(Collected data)
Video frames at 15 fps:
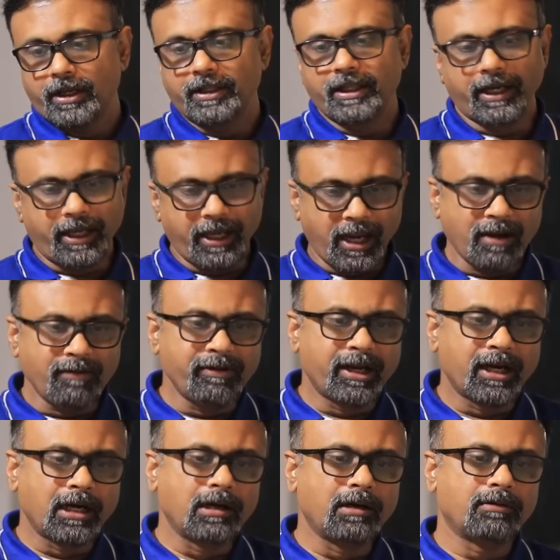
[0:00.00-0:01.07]
இந்த
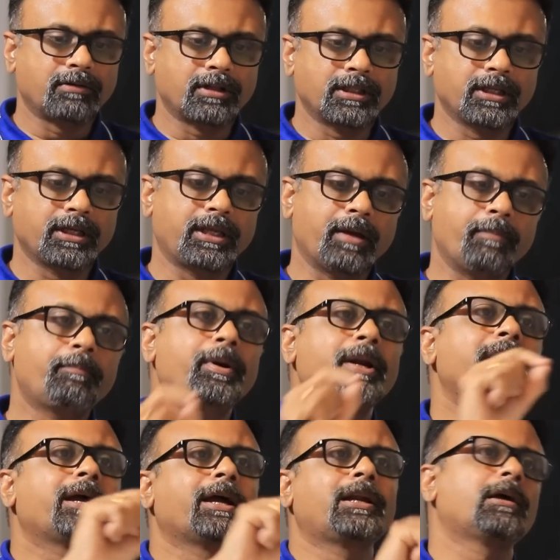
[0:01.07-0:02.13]
கேள்விகள் வந்து எப்படி
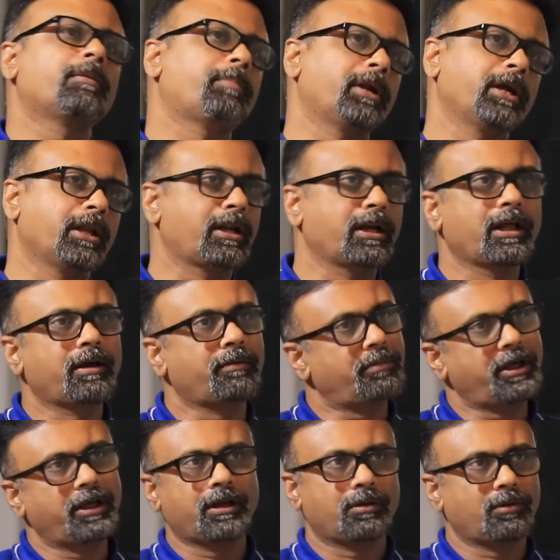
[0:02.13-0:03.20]
கேட்கப்படுகின்றன
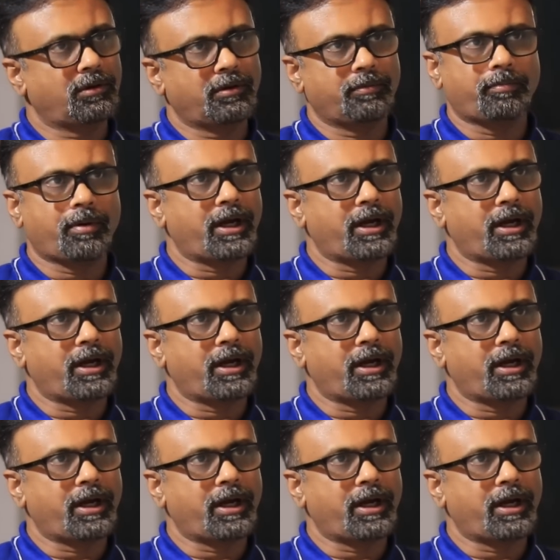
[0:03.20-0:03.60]
அப்படிங்கிற ஒரு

◆ **Activity**
All of the records need repeating exactly, except for the pictures.

◆ **Response for this exercise**
Video frames at 15 fps:
[0:00.00-0:01.07]
இந்த
[0:01.07-0:02.13]
கேள்விகள் வந்து எப்படி
[0:02.13-0:03.20]
கேட்கப்படுகின்றன
[0:03.20-0:03.60]
அப்படிங்கிற ஒரு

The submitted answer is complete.